O Desenho como Potência

Sendo potência enquanto desenho, potência iniciada, carregada, condensada no desenhar, no acontecer em si do meu corpo, da minha motricidade empenhada, focada nesse fazer, nessa transformação da folha de papel em algo mais do que numa folha de papel, este desenho, infinito na sua incompletude, fechado no inacabado assume a condição de um desenho que está, está para acontecer.

Interessa-me particularmente esta relação com o desenho que está ligado às concepções mais tradicionais da arte, onde o desenho, autónomo ou como esquisso que prepara a obra de arte, participa da própria condição de ser artista. O desenho não apenas incorpora as definições e intenções do seu autor, mas o desenho concretiza o autor, num enlace em que o acontecimento de desenhar, de percorrer um conjunto de procedimentos específicos, expressivos, (onde, neste caso, o meu corpo investe, a minha gestualidade faz), é o acontecer do desenho como prolongamento, efeito, metonímia, aparência da minha personalidade, da minha subjectividade. 

Será significativo verificar que todo o meu percurso em torno do desenho parte de um projecto nas Caldas da Rainha, de 2005, intitulado Buraco, um buraco escavado no chão (de 2x2x2m) que foi ponto de partida para projectos de artistas vários.

O buraco como a forma visível (e visual) de uma ausência, um vazio construído, um lugar a preencher ou a sua pura potência levou-me ao desenho. Não será certamente uma relação óbvia, mas acrescentava uma dimensão arqueológica ao desenho que me interessava, ao mesmo tempo que era a pura possibilidade do que poderia acontecer a partir dele. Talvez essa relação se defina no contraste entre um fundo cénico que é profundidade (escavação) e um primeiro plano que é solo, superfície lisa.

Daí, a relação entre desenho e performance teria de acontecer, não só metaforicamente, mas com expressão explícita na minha prática artística e na minha reflexão sobre arte. 

Vídeo de Acção

Nos vídeos exploro a efemeridade da performance, a fragilidade da sua passagem, do seu ser em acto, ao mesmo tempo que trabalho a sua existência/representação/mediação em vídeo, em fotografia, não enquanto registos documentais, mas como forma de alargar o campo da performance (e do próprio desenho, porque é do desenho e enquanto desenho que a minha performance/acção nasce). 
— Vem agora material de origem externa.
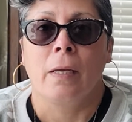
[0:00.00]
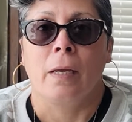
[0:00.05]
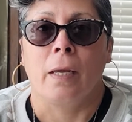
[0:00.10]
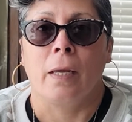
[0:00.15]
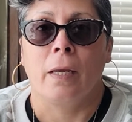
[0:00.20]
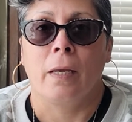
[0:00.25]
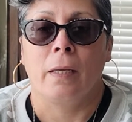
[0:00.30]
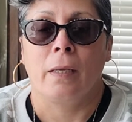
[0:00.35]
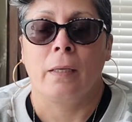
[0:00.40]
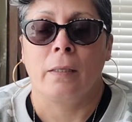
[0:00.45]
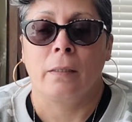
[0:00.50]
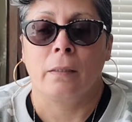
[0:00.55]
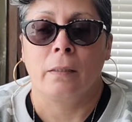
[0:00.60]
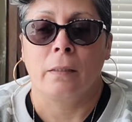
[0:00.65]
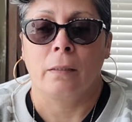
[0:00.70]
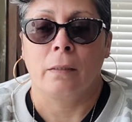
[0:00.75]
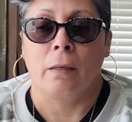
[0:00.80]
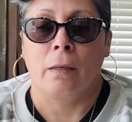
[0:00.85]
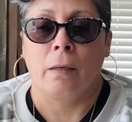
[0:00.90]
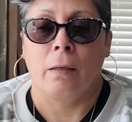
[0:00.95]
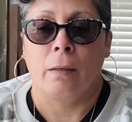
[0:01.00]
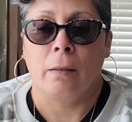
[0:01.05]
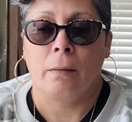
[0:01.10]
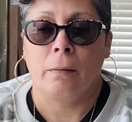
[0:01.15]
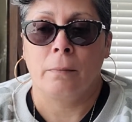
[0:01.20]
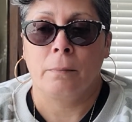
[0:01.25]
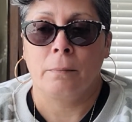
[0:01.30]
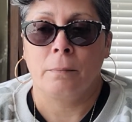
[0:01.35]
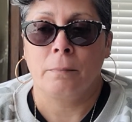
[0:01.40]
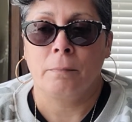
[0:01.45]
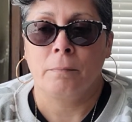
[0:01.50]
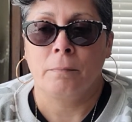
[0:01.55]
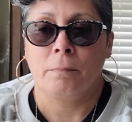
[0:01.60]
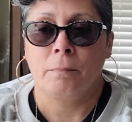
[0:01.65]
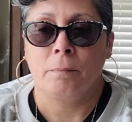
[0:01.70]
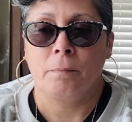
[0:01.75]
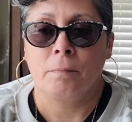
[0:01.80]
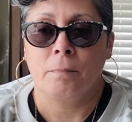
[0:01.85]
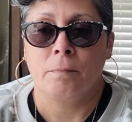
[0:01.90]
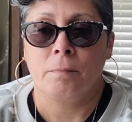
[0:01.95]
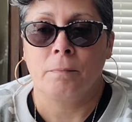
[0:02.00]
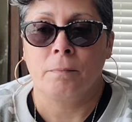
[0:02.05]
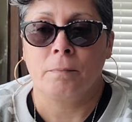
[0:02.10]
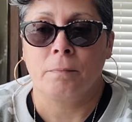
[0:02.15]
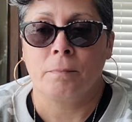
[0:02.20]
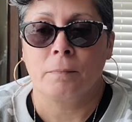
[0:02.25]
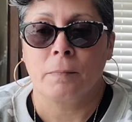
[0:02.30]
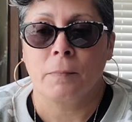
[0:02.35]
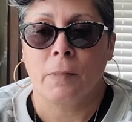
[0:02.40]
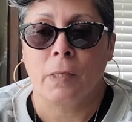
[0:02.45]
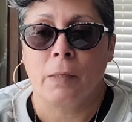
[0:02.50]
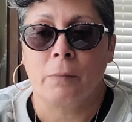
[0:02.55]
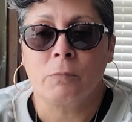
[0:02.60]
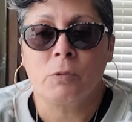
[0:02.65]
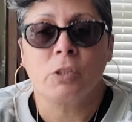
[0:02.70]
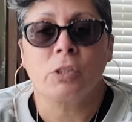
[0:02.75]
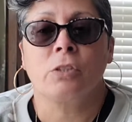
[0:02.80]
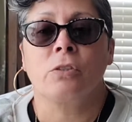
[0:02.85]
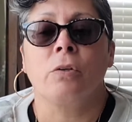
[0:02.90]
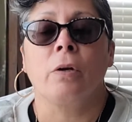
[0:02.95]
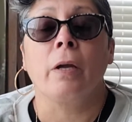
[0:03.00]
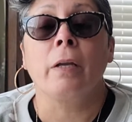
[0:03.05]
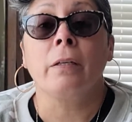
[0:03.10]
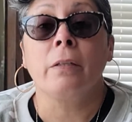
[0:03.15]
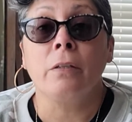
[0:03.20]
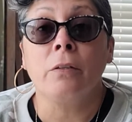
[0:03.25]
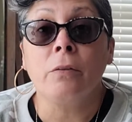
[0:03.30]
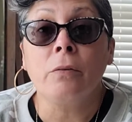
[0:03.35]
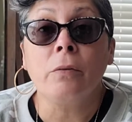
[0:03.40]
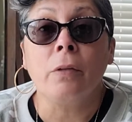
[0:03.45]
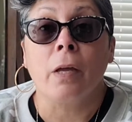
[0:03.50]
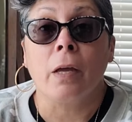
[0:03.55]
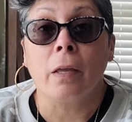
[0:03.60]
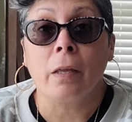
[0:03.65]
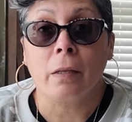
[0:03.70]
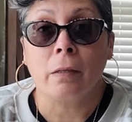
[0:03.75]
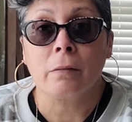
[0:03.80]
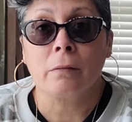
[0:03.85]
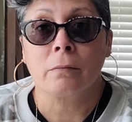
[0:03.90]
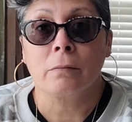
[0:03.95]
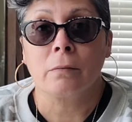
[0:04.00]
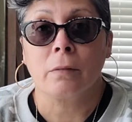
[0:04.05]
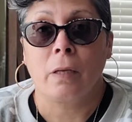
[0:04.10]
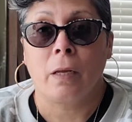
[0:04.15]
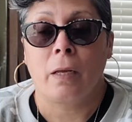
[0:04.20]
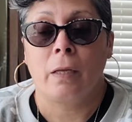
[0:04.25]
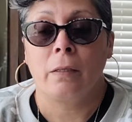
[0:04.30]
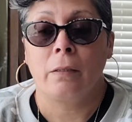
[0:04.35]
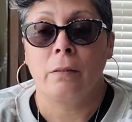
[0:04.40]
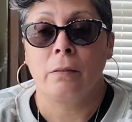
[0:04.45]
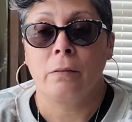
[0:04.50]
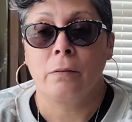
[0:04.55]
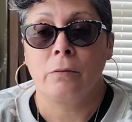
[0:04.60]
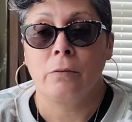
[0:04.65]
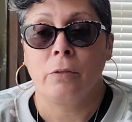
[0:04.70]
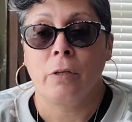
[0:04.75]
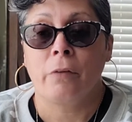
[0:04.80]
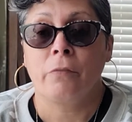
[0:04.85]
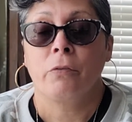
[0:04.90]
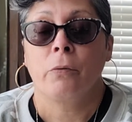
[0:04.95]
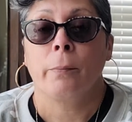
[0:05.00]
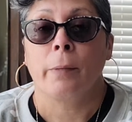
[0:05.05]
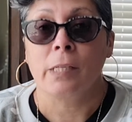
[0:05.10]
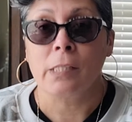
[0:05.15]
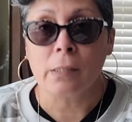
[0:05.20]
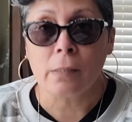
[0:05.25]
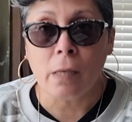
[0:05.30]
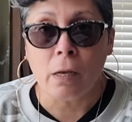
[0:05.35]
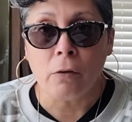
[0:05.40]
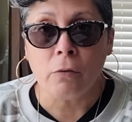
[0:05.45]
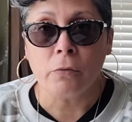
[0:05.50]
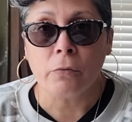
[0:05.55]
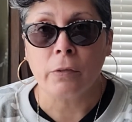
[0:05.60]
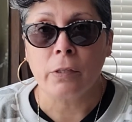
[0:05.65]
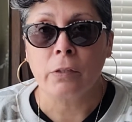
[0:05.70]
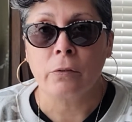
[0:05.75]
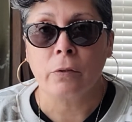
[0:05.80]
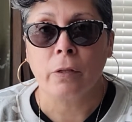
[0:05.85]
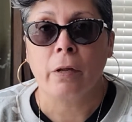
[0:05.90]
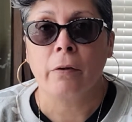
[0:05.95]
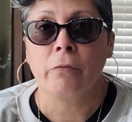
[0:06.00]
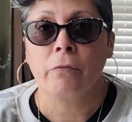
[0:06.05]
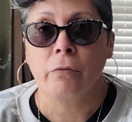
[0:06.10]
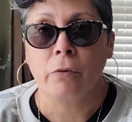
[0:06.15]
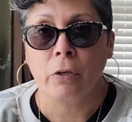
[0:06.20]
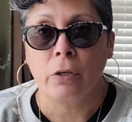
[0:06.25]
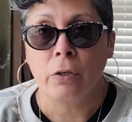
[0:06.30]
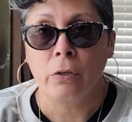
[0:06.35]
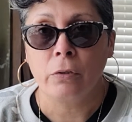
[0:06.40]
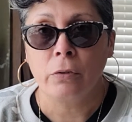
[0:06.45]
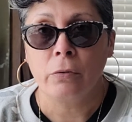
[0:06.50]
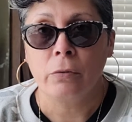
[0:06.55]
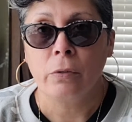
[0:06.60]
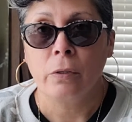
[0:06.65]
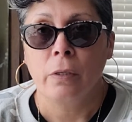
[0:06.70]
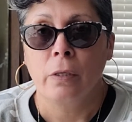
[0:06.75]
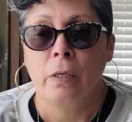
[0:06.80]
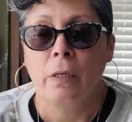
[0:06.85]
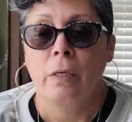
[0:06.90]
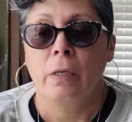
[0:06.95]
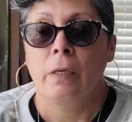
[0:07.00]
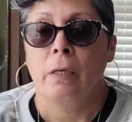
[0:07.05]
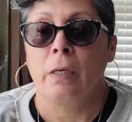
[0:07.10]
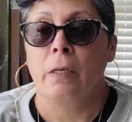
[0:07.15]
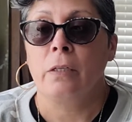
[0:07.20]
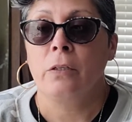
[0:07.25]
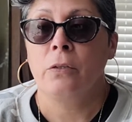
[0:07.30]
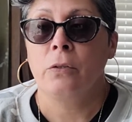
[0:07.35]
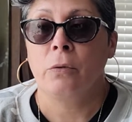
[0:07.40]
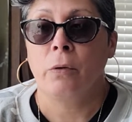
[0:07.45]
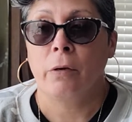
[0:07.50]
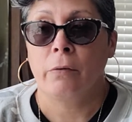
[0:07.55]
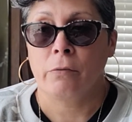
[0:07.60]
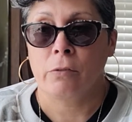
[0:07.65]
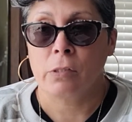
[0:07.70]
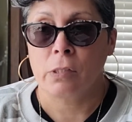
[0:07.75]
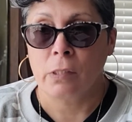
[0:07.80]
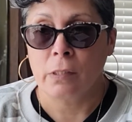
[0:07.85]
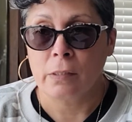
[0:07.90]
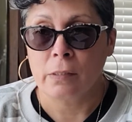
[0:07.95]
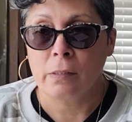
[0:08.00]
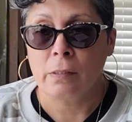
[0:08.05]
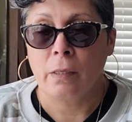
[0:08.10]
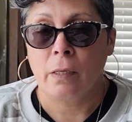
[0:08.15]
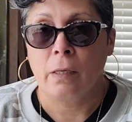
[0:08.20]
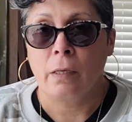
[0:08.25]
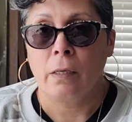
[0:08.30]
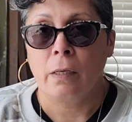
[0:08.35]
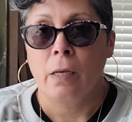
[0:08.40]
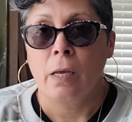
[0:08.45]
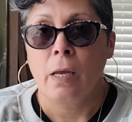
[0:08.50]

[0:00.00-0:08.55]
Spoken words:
and I'm just trying to do that and do that for myself and do that for you and whoever's listening.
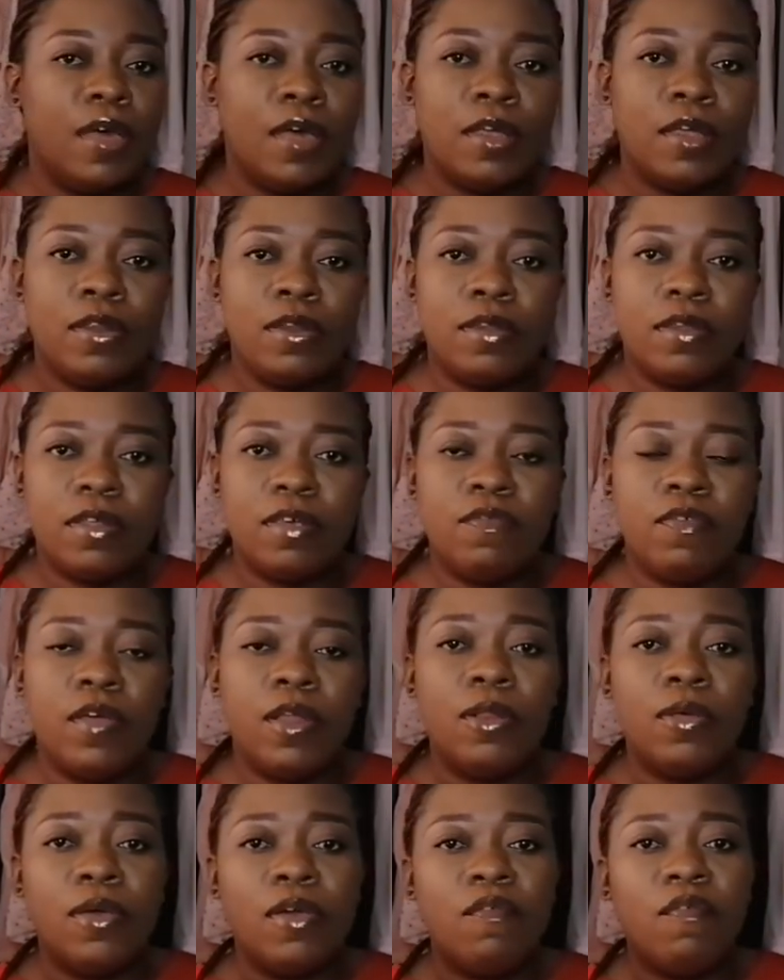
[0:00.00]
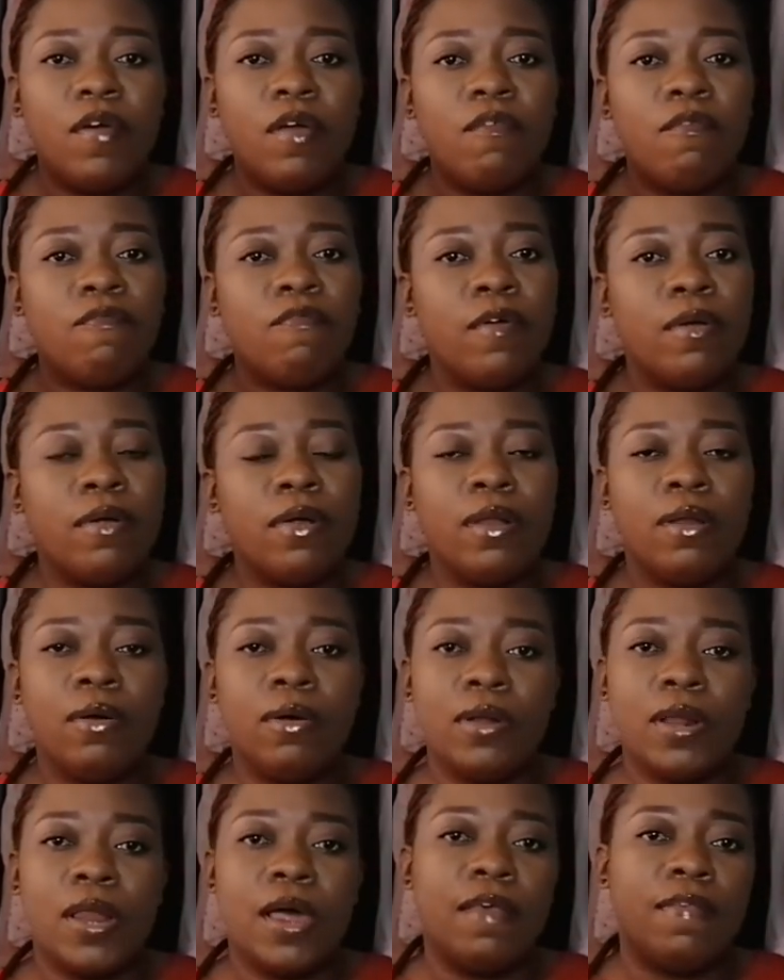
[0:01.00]
and if you're looking for a very
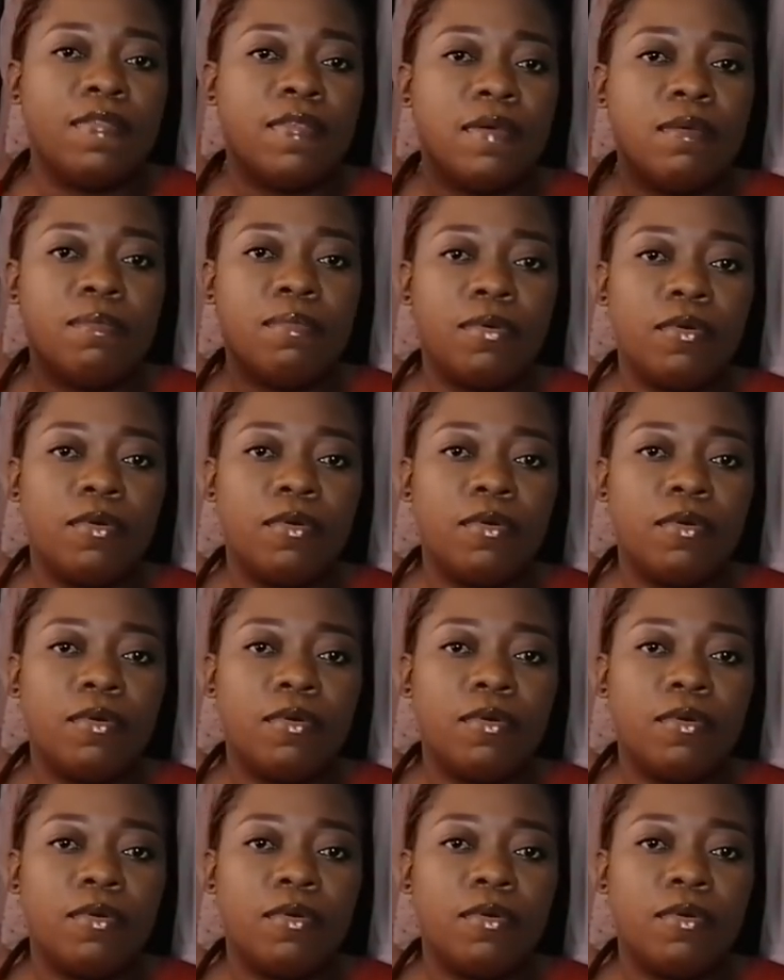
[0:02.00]
long lasting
No meu caso a fotografia e o vídeo que registam a performance não são uma rendição. O registo é uma das manifestações do desenho como veículo performativo. É o índice de uma montagem multimédia. Ultrapasso através de uma combinação de conteúdos sensíveis de valor artístico (o desenho, a performance sobre e com o desenho, a representação foto e videográfica) o tempo histórico em que muitas vezes a performance era encarada radicalmente como negação do objecto artístico, como um dos processos de desmaterialização política da obra artística; supero um não-ser que colocou em crise a permanência e continuidade da ideia de arte, um não-ser que configurou a expectativa ideológica da performance das décadas de 70. A ideia de uma acumulação de objectos, de registos, de provas materiais, não pretende a conservação ou a ilusão de um registo da autenticidade da performance mas, sim, pretende estabelecer diferentes cronologias quer para a ideia de desenho (que passa a ser o que acontece ao desenho depois de eu decidir que o acabei) quer para a performance (que passa a ser o que acontece depois ao desenho, como eu o trabalho depois desse fechamento numa coisa discernível) e à captação de som e imagem em torno da performance (que passa a ser um fluxo em redundância, repetível, uma experiência que é possível rever e revisitar, acelerar ou lentificar no vídeo, intensificar, reenquadrar e fragmentar nas fotografias).

Objectos de acção e Desenhos Escultóricos

Os objectos de acção, são objectos que crio para por em prática a acção, muitas vezes são eles que impelem a acção outras aparecem de uma acção para outra. Decorrem quase sempre tanto da prática do desenho assim como da própria vida. Normalmente precedem a acção.

Os desenhos escultóricos geralmente decorrem da acção. Muitas vezes precisam de algum tempo para aparecer e tomarem a sua forma individual...uma espécie de autenticidade.